Remember those 67 UPS trucks? Well, they park 'em in reverse order. That's probably wise as the back of the field isn't going to want to walk a mile to get their stuff. But, it does mean that I have to walk a mile to get mine. This is why the Central Park finish is really a necessity. There simply isn't any other spot in Manhattan big enough to handle processing 43,475 finishers (not to mention the those that dropped out, but still have to get their stuff). I had planned on walking for the better part of an hour, so this isn't really a big deal. After arriving at my truck, I get my bag. Knowing that runners will think nothing of changing in public, NYRRC has set up some tents to provide some modesty for the benefit of the less seasoned runners. I change into my warm-ups and head out to Central Park West at 82nd (right in front of the Museum of Natural History).

In another one of those things that you just never think about when running smaller races, the entire length of Central Park West is closed so the runners can meet their families, friends, etc. Every 50 feet or so is a sign indicating a range of 1000 numbers. Runners walk down the side of the street closest to the park, while those who are meeting them stand by the signs in the middle of the road. Having nobody to meet, I wander all the way down to 70th street before my feet start sending very clear signals that they are done for the day.

I descend to the subways, and get on the C train, which is jammed with runners who didn't think walking an extra mile was such a great idea and boarded at 82nd. I get off at 42nd to take the 7 train over to Grand Central. The 7 isn't very full; there's actually an open seat. I debate whether sitting down is a good idea (it might be hard to get back up), but decide I can probably sit for 10 minutes without stiffening up. What I can't do is stay awake. Almost as soon as I sit down, I pass out and don't wake up until I'm in Queens. I get back on the train heading the other way. It's an interesting change. Up until now, all the transportation (even the 5:30 from Norwalk) has been filled with runners. Now, it's the "usual" Sunday crowd from Queens which is anything but usual. At Grand Central, I have just enough time to buy some food and a beer for the train back to Norwalk.

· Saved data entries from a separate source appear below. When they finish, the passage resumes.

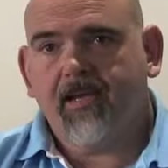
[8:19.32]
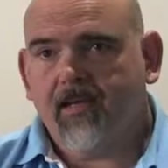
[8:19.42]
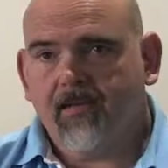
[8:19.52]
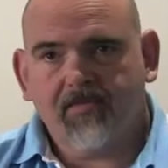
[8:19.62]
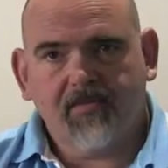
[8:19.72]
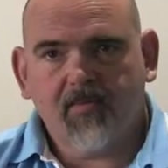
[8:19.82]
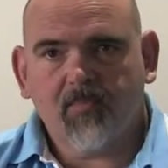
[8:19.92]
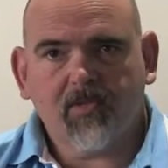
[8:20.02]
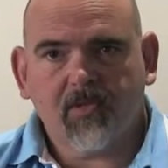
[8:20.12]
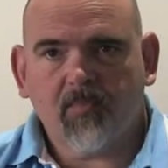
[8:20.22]
and it thread
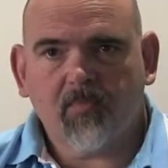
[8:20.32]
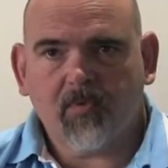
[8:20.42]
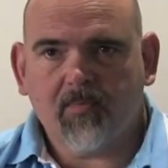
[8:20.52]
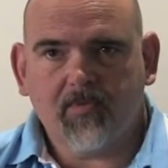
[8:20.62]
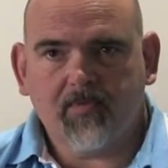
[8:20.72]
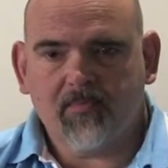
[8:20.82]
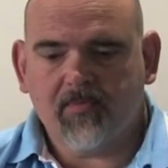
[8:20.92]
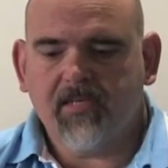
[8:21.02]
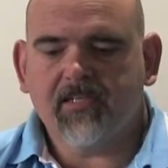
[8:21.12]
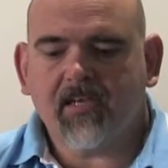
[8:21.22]
milled no problem.
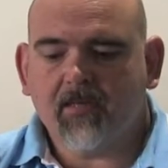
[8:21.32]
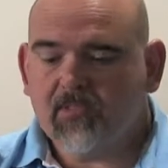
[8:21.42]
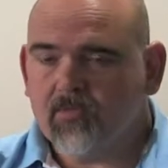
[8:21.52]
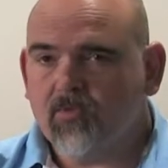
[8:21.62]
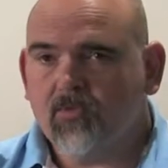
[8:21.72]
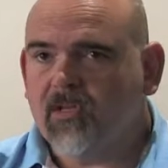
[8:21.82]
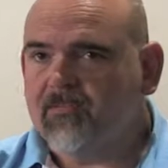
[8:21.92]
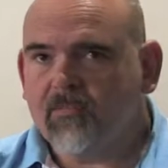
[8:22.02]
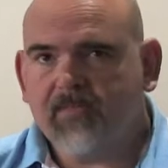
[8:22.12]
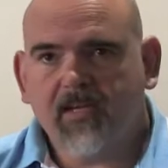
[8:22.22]
3 times the tool
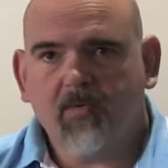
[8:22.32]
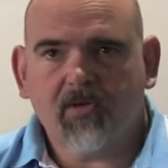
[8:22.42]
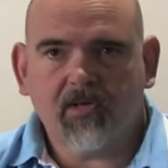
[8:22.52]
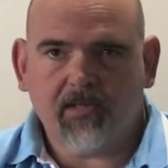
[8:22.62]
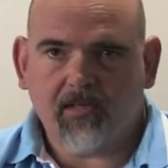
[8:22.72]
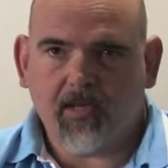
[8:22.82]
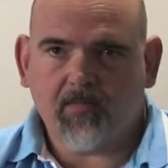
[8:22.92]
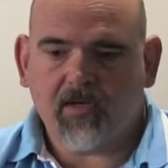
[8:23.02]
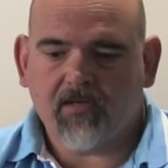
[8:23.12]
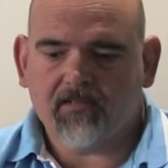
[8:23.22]
life of anybody that
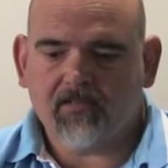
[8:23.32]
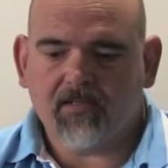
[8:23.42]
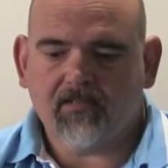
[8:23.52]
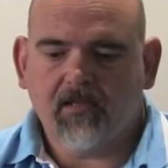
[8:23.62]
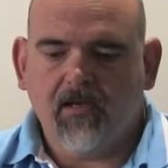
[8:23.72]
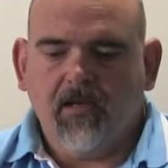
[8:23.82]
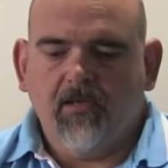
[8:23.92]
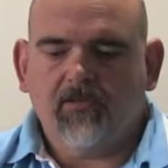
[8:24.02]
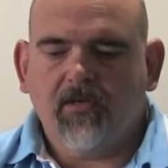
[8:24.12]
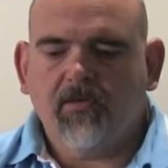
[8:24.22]
came close to us.
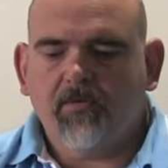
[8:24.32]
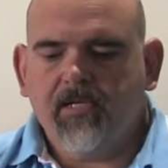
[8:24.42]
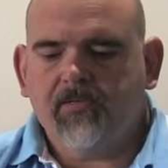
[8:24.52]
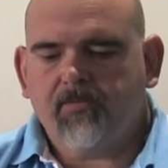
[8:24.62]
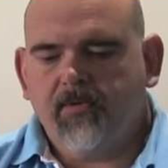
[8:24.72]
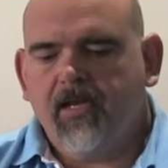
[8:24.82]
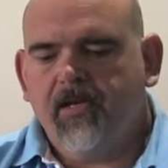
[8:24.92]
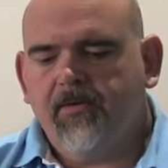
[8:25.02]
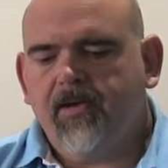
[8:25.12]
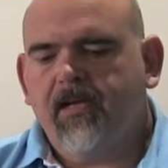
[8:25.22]
So it is
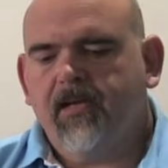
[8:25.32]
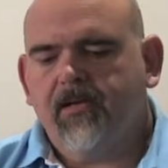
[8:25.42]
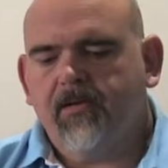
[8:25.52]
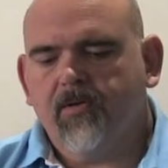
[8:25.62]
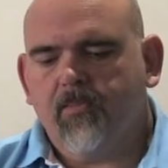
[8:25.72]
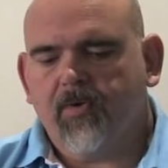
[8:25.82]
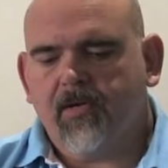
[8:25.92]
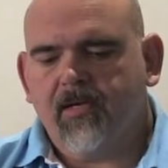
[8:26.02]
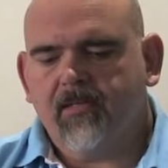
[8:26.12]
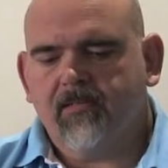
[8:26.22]
really a good
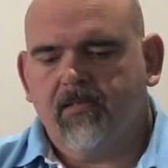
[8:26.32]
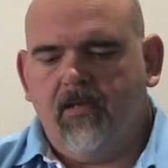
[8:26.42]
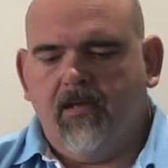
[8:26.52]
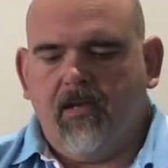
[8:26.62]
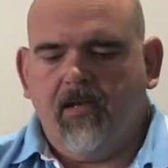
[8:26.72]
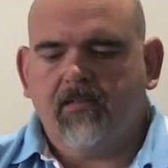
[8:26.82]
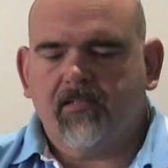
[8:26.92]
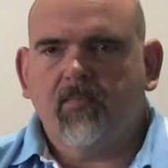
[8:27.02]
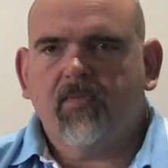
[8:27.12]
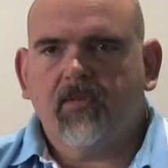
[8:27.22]
product, and
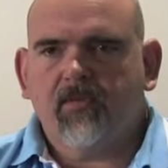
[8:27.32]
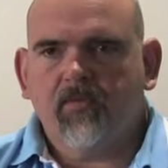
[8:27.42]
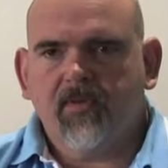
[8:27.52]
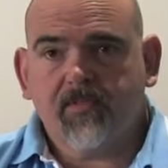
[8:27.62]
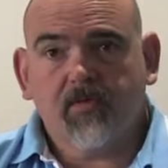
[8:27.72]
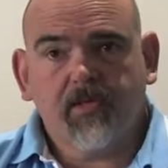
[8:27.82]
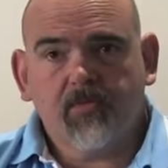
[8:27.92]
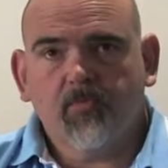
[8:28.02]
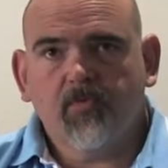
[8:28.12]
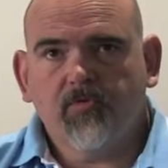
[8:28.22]
it's something that we're
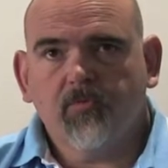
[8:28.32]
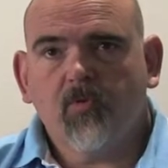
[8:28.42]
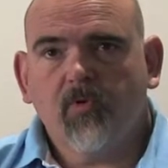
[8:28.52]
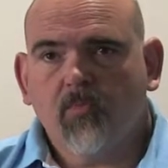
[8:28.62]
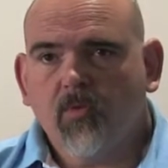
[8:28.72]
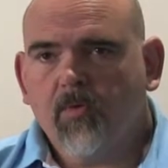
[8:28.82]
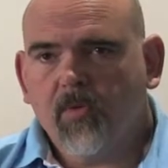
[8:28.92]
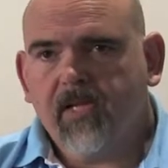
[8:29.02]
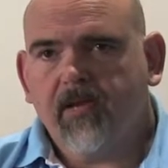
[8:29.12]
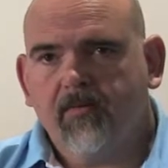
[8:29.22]
starting to move more and more, and
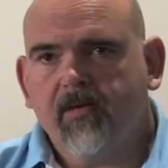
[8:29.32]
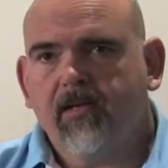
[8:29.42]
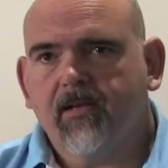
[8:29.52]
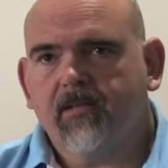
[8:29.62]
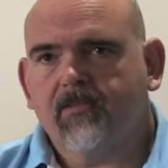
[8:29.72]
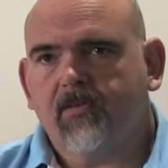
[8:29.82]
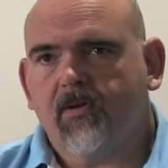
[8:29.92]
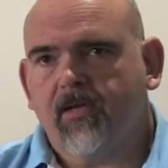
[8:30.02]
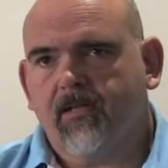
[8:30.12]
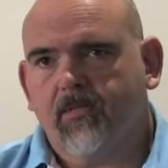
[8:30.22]
we're carrying X
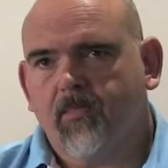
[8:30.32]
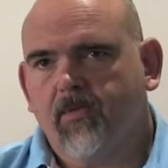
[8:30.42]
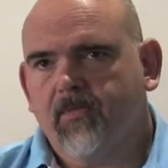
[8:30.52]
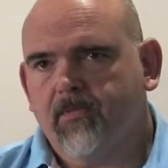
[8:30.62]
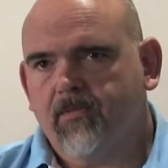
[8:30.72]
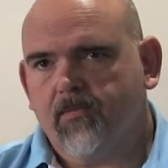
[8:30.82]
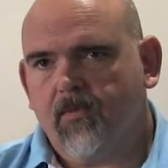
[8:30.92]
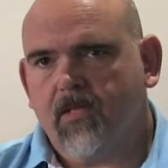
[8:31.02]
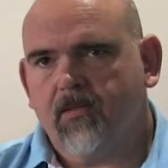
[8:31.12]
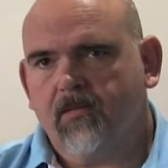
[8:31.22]
stock at the moment as well.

Between the fans and the stellar race staff you could come away from this race thinking New York is the friendliest town in the world. You'd be wrong about that, but the impression is genuine. Many had told me that I should just run this one for the experience and save the performance goals for another day. I'm glad I ran it hard, but I'm also glad I stepped back just a bit to take it all in. There will be other marathons, but this really was a once-in-a-lifetime experience. And, we did raise a couple grand for ALS, so that's a good thing.

And, the running gods seemed to agree. Safely back in my little pond, Andy has decided to skip Bubba #4. With only six days rest in the legs, it's a bit too early to be going hard, but one does what one must and I manage to eek out an overall win. It's an improvement of 1673 places over the week before. It's all about finding the right pond.